+++ GIVEN RECORDS

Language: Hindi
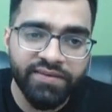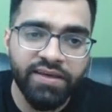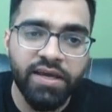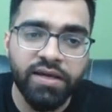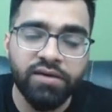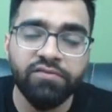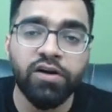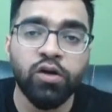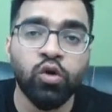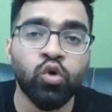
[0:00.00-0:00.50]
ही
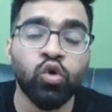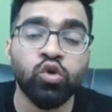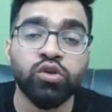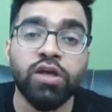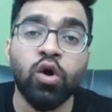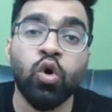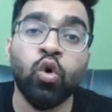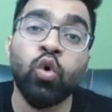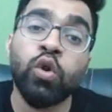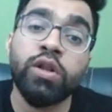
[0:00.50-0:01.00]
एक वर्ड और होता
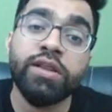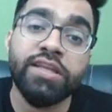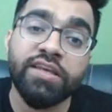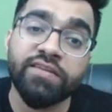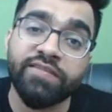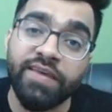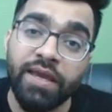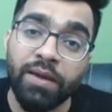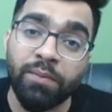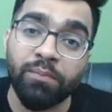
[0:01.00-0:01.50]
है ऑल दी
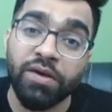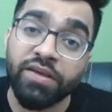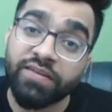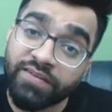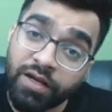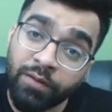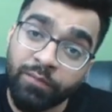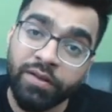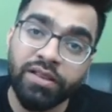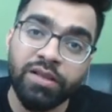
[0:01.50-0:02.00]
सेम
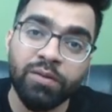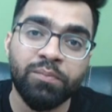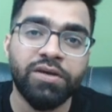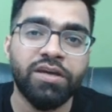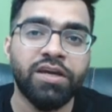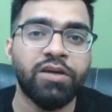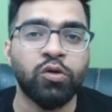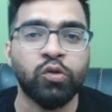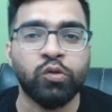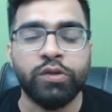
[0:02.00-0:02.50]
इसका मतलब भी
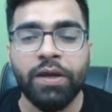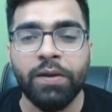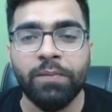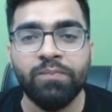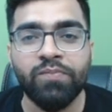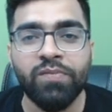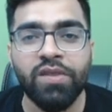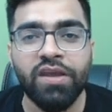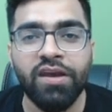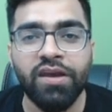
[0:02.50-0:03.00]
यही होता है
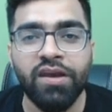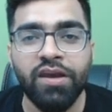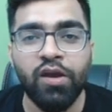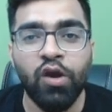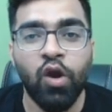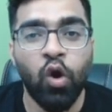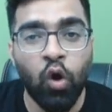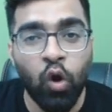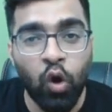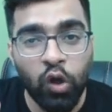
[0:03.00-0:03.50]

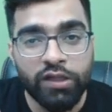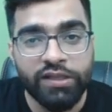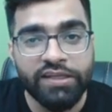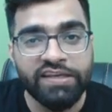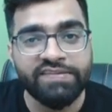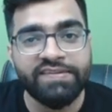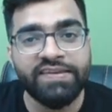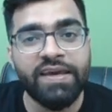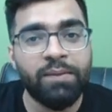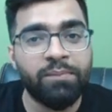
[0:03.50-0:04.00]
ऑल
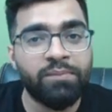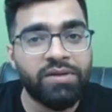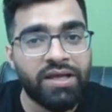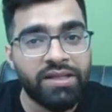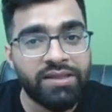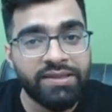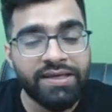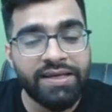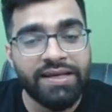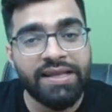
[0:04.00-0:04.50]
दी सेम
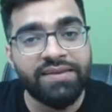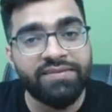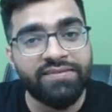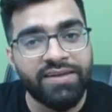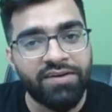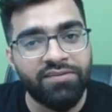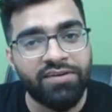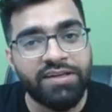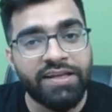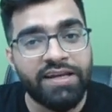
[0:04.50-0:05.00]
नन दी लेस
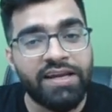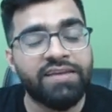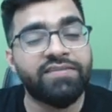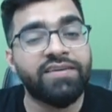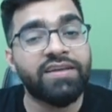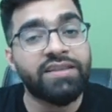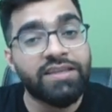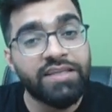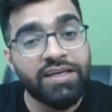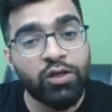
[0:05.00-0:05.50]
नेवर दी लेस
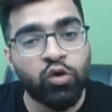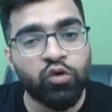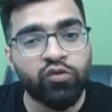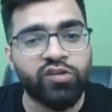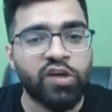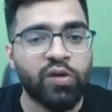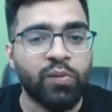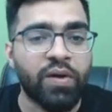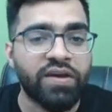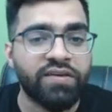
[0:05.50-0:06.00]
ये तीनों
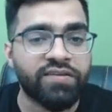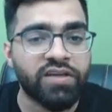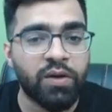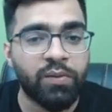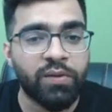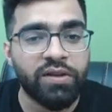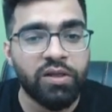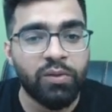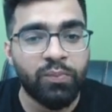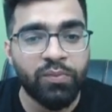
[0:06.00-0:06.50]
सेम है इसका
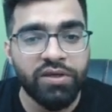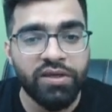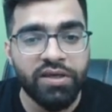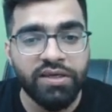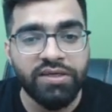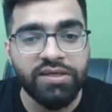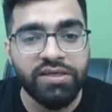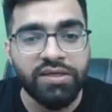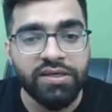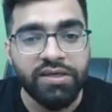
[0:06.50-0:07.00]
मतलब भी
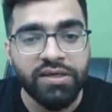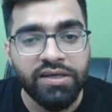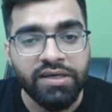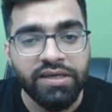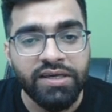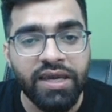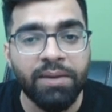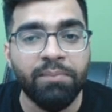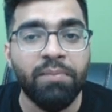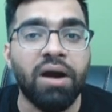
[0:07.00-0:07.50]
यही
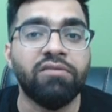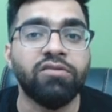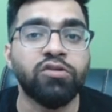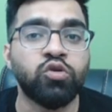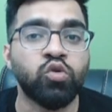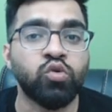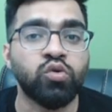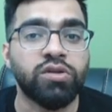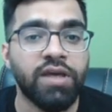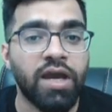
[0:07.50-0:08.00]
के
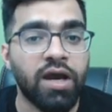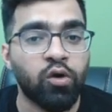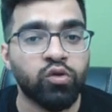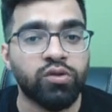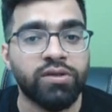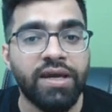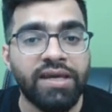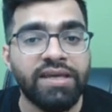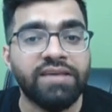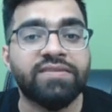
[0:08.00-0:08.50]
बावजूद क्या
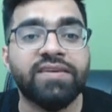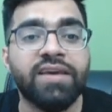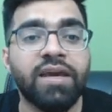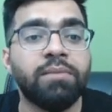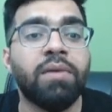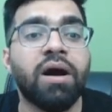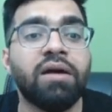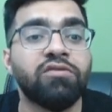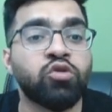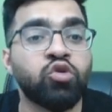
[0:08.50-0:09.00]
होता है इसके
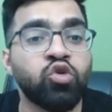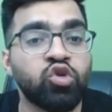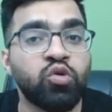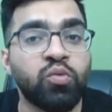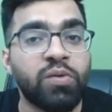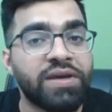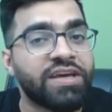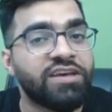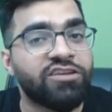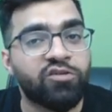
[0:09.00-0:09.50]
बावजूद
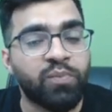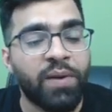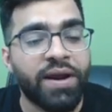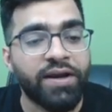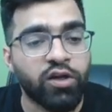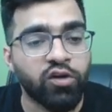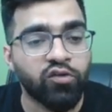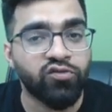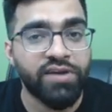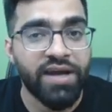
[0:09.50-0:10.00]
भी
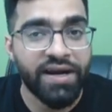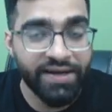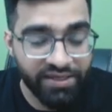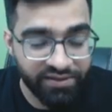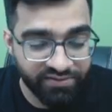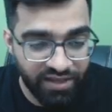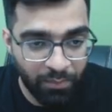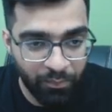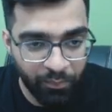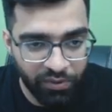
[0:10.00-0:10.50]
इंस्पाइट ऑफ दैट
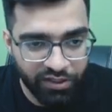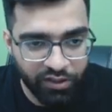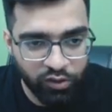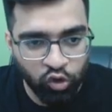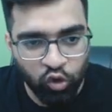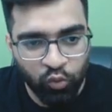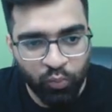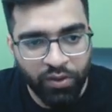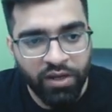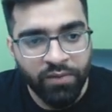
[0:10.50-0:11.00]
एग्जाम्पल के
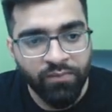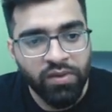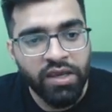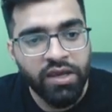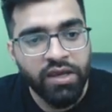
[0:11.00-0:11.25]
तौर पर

++++++

§ **TASK STATEMENT**:
Only the lines from the one with "[0:09.00-0:09.50]" through the last line above belong in the answer. Reproduce them exactly, without the pictures.

§ **EXERCISE SOLUTION**:
[0:09.00-0:09.50]
बावजूद
[0:09.50-0:10.00]
भी
[0:10.00-0:10.50]
इंस्पाइट ऑफ दैट
[0:10.50-0:11.00]
एग्जाम्पल के
[0:11.00-0:11.25]
तौर पर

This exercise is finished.